New York state’s attorney general, Eric Schneiderman, is pushing for changes to the state’s data security and breach notification regulations and has also announced a $575,000 settlement in a case involving HIPAA violations.

In an in-depth interview with Information Security Media Group, privacy attorney Kirk Nahra discusses the significance of these developments.

Schneiderman’s office recently announced that it signed a settlement and corrective action plan with EmblemHealth after the insurer admitted to a 2016 mailing error that resulted in Social Security numbers being visible on envelope labels of mailings sent to more than 81,000 individuals.

The state AG’s office said the insurer had not only violated New York regulations, but also violated HIPAA provisions related to safeguarding protected health information. Under the HITECH Act, state attorneys general have the right to take HIPAA enforcement actions.

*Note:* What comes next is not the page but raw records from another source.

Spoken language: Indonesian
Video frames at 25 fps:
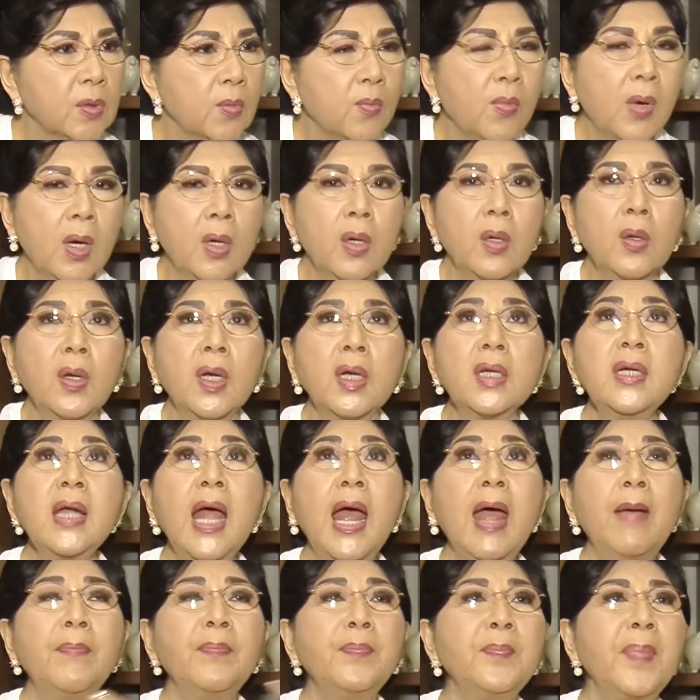Mengeluh
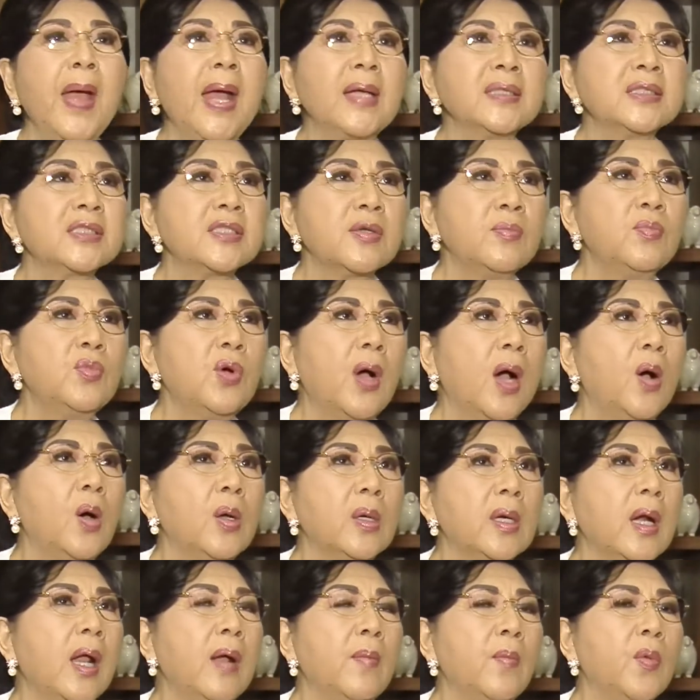kenapa semua
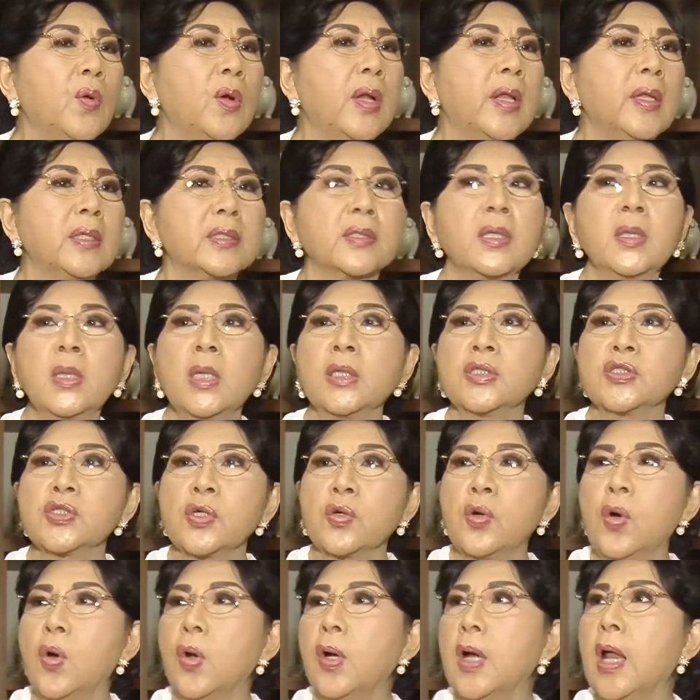orang boleh
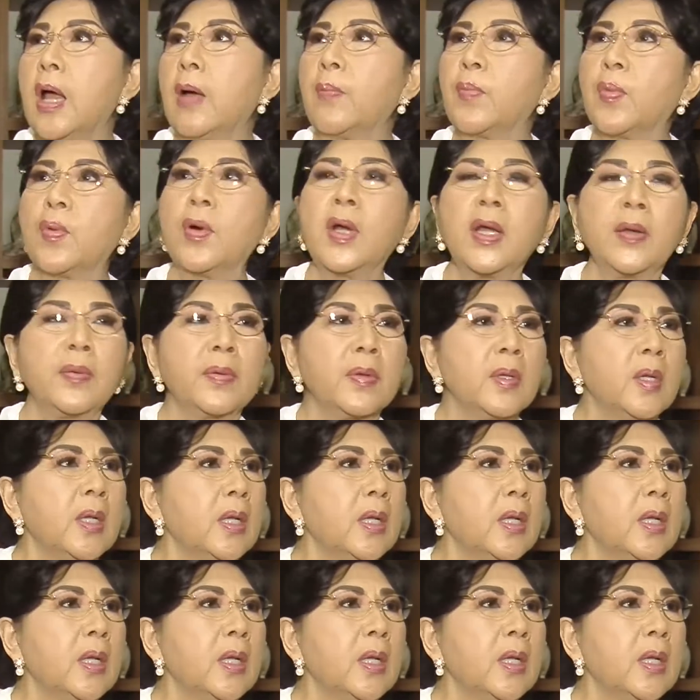sekolah, boleh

“The states have various authority to do HIPAA enforcement … but we really haven’t really seen very much of this,” Nahra says. “I have lots of potential concerns about state AGs in this area. We know that the main federal office – the Department of Health and Human Services’ Office for Civil Rights – that deals with HIPAA is knowledgeable and thoughtful about how they do their enforcement. What we don’t know about the state AGs is … how they are … going to look at these violations.”

Proposed Legislation

Schneiderman’s office used the occasion of the Emblem settlement to promote the Stop Hacks and Improve Electronic Data Security Act, or SHIELD Act, which he proposed late last year in the wake of the Equifax breach. The proposal calls for updating New York’s “weak” data security laws, Schneiderman says in a statement.

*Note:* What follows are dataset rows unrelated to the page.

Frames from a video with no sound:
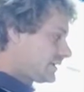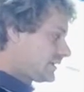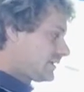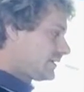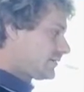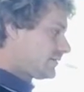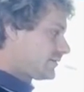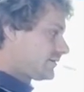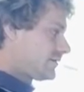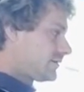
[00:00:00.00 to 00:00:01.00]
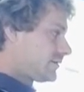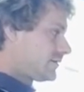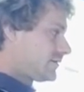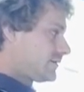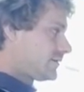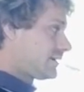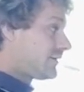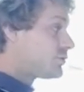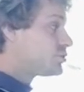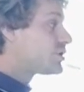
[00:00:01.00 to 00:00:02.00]
Et euh, il
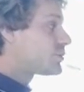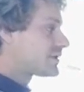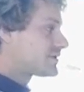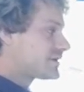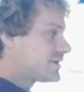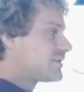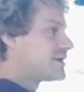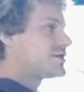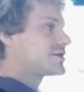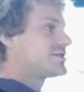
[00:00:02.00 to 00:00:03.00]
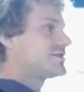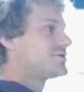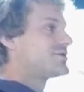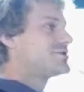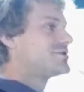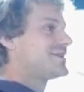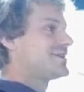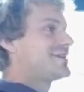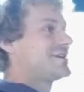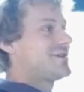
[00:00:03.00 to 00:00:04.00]
y avait plusieurs personnes qui voulaient le chercher, ils ont échoué,
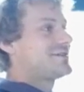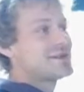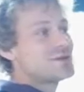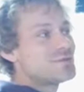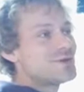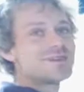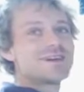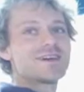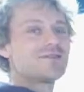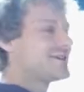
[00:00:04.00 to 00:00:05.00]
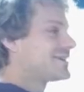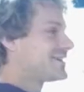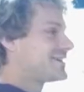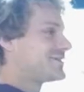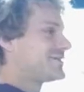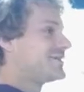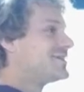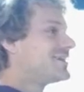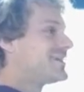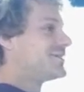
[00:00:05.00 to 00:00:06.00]
et avec des copains, on y est on,
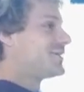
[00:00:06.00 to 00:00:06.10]
on l'a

Among other provisions, the measure calls for requiring that all businesses in New York implement “reasonable” security technical, administrative and physical safeguards.

The thinking behind the new provision, Nahra says, is that “if you have better security, you’re not going to have data breaches.”

A handful of other states have similar provisions in their data security and breach notification laws, he notes. Still, compared with more detailed federal HIPAA requirements in the healthcare sector, those states typically have more general provisions related to data security practices, Nahra says.

In addition, the legislation proposes “additional kinds of information that would be subject to data breach notification requirements,” Nahra says.

The bill, now being considered in the state legislature, is sponsored by state senator David Carlucci and assembly member Brian Kavanagh.

In the interview, Nahra also discusses:

  • How the European Union’s General Data Protection Regulation, or GDPR, applies to U.S.-based healthcare providers;
  • Lessons from recent privacy breach cases involving mailing snafus;
  • Other trends involving breach regulatory and enforcement actions.

As a partner at the law firm Wiley Rein LLP, Nahra specializes in privacy and information security issues, as well as other healthcare, insurance fraud and compliance issues. He’s a member of the board of directors of the International Association of Privacy Professionals and was co-chair of the Confidentiality, Privacy and Security Workgroup, a former panel of government and private-sector privacy and security experts advising the American Health Information Community.